Dan: The Long Road to Diagnosis - and Acceptance

In a way, Dan Baruah was relieved when he was diagnosed with lupus in 2014.

After five years of living with swollen joints and extreme fatigue, he finally knew what was wrong. But the middle-aged engineer and father of two sons couldn’t fathom what lupus would mean for his family’s future.

“I didn’t know much about lupus at that time,” He admits. Naming his illness was one thing. But learning to accept his diagnosis was another. He wrestled with the unknowns, and asked “Why me?”

On average, it takes nearly six years for people with lupus to be diagnosed from the time they first notice symptoms.

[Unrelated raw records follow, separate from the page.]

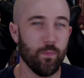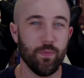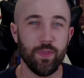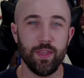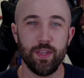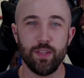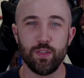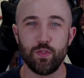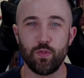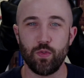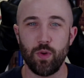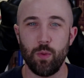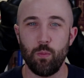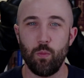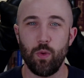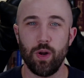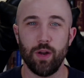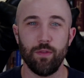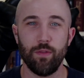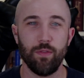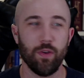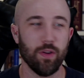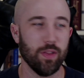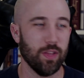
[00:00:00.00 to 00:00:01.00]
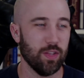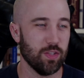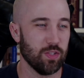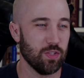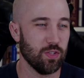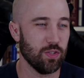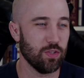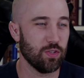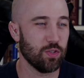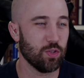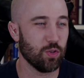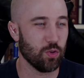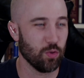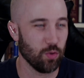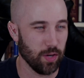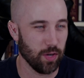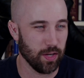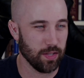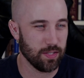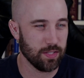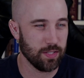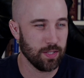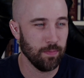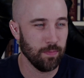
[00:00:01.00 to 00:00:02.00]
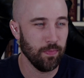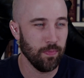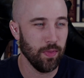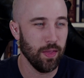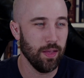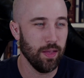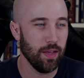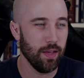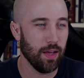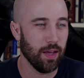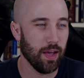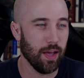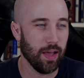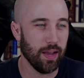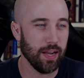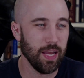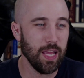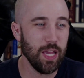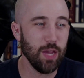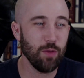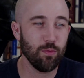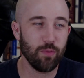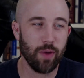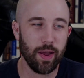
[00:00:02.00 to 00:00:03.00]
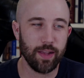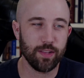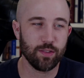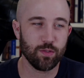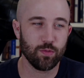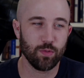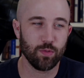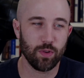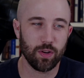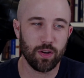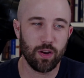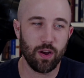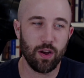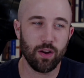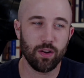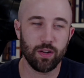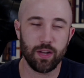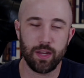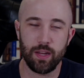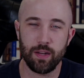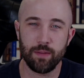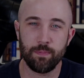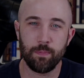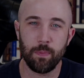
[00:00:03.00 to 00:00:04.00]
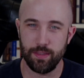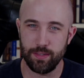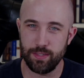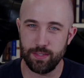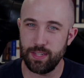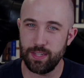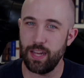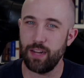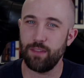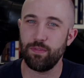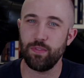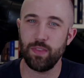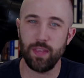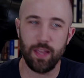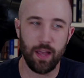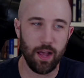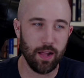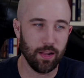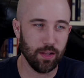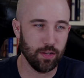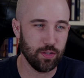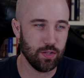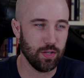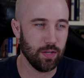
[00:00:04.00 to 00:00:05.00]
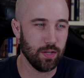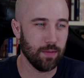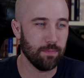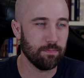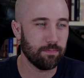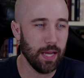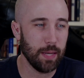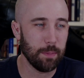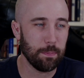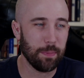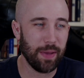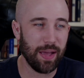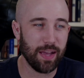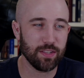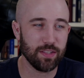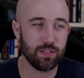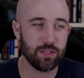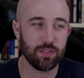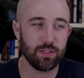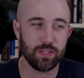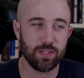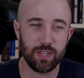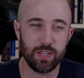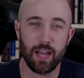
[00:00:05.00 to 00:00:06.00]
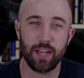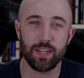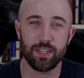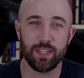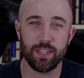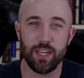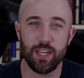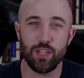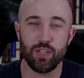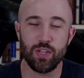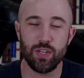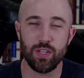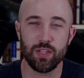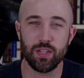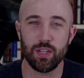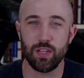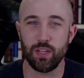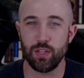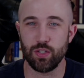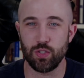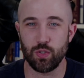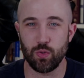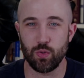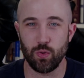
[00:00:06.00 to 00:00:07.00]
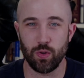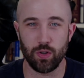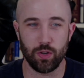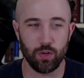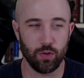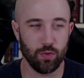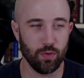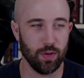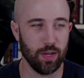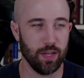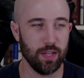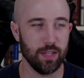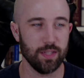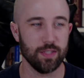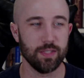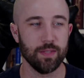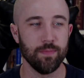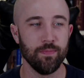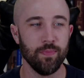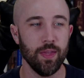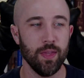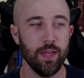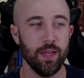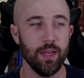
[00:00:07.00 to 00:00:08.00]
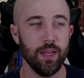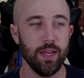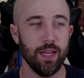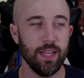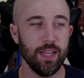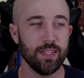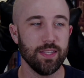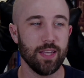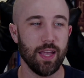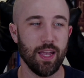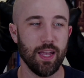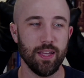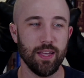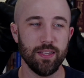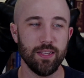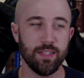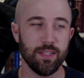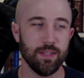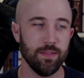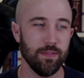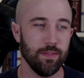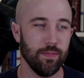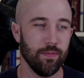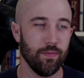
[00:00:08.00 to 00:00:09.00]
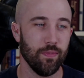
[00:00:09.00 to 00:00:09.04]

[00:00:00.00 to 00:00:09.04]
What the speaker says: is from one of our listeners, Chris. And he writes regarding the state of theology and pastors not teaching the historic creeds. He says,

Lupus is called “the great imitator” because it may appear to mimic many other illnesses. To further complicate diagnosis, symptoms can come and go, and they are sometimes difficult to describe.

When the doctor pronounced “lupus,” Dan was in shock. “I was very lost and very lonely because you feel like you’re all by yourself,” he says. “You don’t know anyone who really understands you because lupus often is an invisible, mysterious disease that no one can see.”

But as he went through the grieving process – mourning his old self – Dan had an epiphany of sorts. “For me, I felt, ‘If I get out of this stage sooner I’ll be able to handle my condition better.’”

Since then, he’s been working to adapt to his new normal, adjusting to physical, mental and emotional changes. Having reliable information from the Lupus Foundation of America has helped. So has his support network in New York City, where he lives.

Dan started attending as many support groups as he could. “Whenever I go to a support group, I feel like I’m in safe place where I can talk about my experience with people who know how I feel, what I’m going through,” he says.

These days, Dan is feeling less alone – and more empowered. In addition to his participation in support groups, he trained as a volunteer Community Ambassador of the Lupus Foundation of America, traveling to other communities and sharing his experiences. He’s also been active in the New York City Walk to End Lupus Now event.

To keep moving ahead, Dan focuses on the three L’s, as he calls them: loving, laughing and living fully. And he fervently hopes to see a cure in his lifetime.